7 WASTE PLANNING
100. The waste hierarchy emphasises reduction, re-use
and recycling as environmentally preferable options to disposal
for dealing with waste, and much of the foregoing relates to central
and local government's efforts to improve the part played by each
of those three approaches. Nevertheless, and in spite of the drive
to reduce dramatically the amount of waste being sent to landfill,
the role of incineration within England's waste management activities
is likely substantially to increase in the coming decade. The
Minister for Waste told us "there is no doubt that we will
have to increase the level of waste to energy in this country
from about 10 per cent at the moment to 25 per cent.

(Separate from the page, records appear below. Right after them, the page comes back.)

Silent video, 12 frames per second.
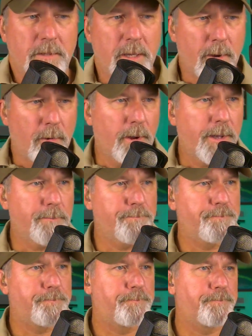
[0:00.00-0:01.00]
Am I right?
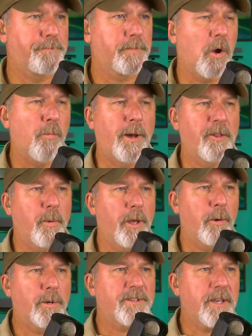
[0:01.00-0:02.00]
Oh, by the way, I
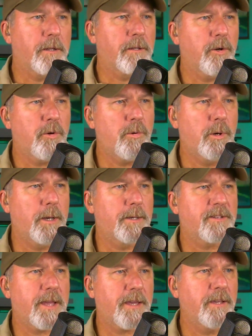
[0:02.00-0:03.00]
want to say hello,
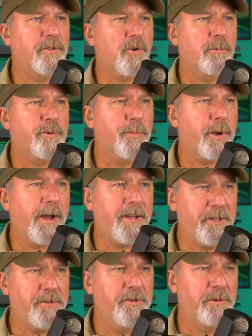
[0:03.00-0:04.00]
Stacking Stormtrooper. How
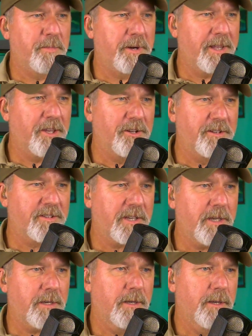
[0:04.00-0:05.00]
you doing, buddy? Good to see
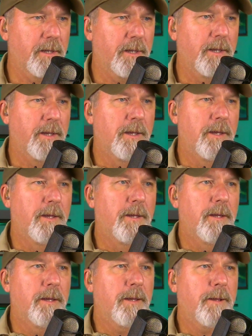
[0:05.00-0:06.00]
you.
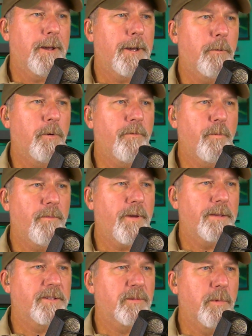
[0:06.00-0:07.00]
We've
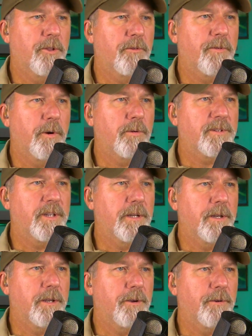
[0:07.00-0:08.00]
had some other folks in
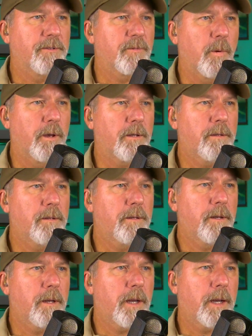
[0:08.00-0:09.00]
here as well.
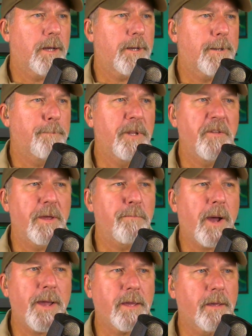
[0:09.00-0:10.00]
Minivan
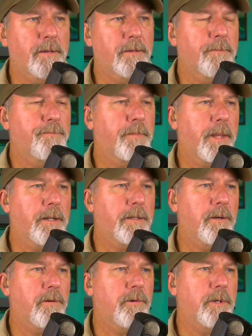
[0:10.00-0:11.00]
Mike.
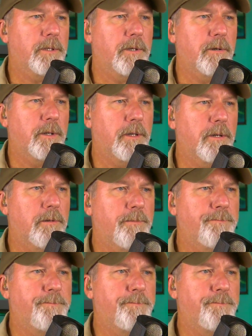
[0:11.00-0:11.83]
Hello, hello, hello.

It will still
be far lower than most other European countries and lower than
we thought it would have to be in the Waste Strategy 2000 because
we have done so well on recycling."[158]
101. DCLG is responsible for the planning process
through which applications for the facilities required to meet
that increase from 10 per cent to 25 per cent will have to go.

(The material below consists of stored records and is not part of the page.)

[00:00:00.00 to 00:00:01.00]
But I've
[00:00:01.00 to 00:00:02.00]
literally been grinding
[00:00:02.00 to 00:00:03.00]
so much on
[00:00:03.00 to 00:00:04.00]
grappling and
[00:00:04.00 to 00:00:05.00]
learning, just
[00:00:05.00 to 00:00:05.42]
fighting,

Incinerators are both expensive for those who construct them and
unpopular among those near whom they are built. Their presence
may also have an impact on local authority strategies to reduce,
reuse or recycle waste, particularly if they offer a cheap alternative
or if an incineration contract requires the incinerator to be
'fed'. The Environment Secretary, in launching the Waste Strategy
for England 2007, said that a major step to achieving the
Government's waste reduction objectives would be investment in
infrastructure to collect, sort, reprocess and treat waste.[159]
Those facilities will include MRFs, anaerobic digesters and associated
combined heat and power plant, and incinerators, and the NAO has
predicted that meeting EU landfill targets will require about
15 million tonnes of new waste processing capacity.[160]
The LGA anticipates £10 billion worth of investment being
required to build mechanical and biological treatment plants,
incinerators and other treatment and recovery facilities, and
the Office of Government Commerce reported that as many as 50
waste management contracts would need to be let every year for
the next four years to meet demand.[161]
Biffa Waste Services, one of the country's largest private waste
management firms, believes we are already two or three years behind
schedule on building capacity to meet the EU's landfill diversion
targets.[162]
102. Planning policy on waste is governed by Planning
Policy Statement 10 (PPS 10) Planning for Sustainable Waste
Management, and it is likely that changes will emerge in the
light of the White Paper Planning for a Sustainable Future
issued by DCLG in May 2007. Our evidence has highlighted the difficulties
of obtaining planning permission for major facilities. The Environmental
Services Association is unequivocal: "Obtaining planning
permission for new treatment and recovery facilities continues
to be a major constraint to development of new infrastructure
within the UK [
] there has been little evidence that planning
for waste management facilities has become more straightforward."[163]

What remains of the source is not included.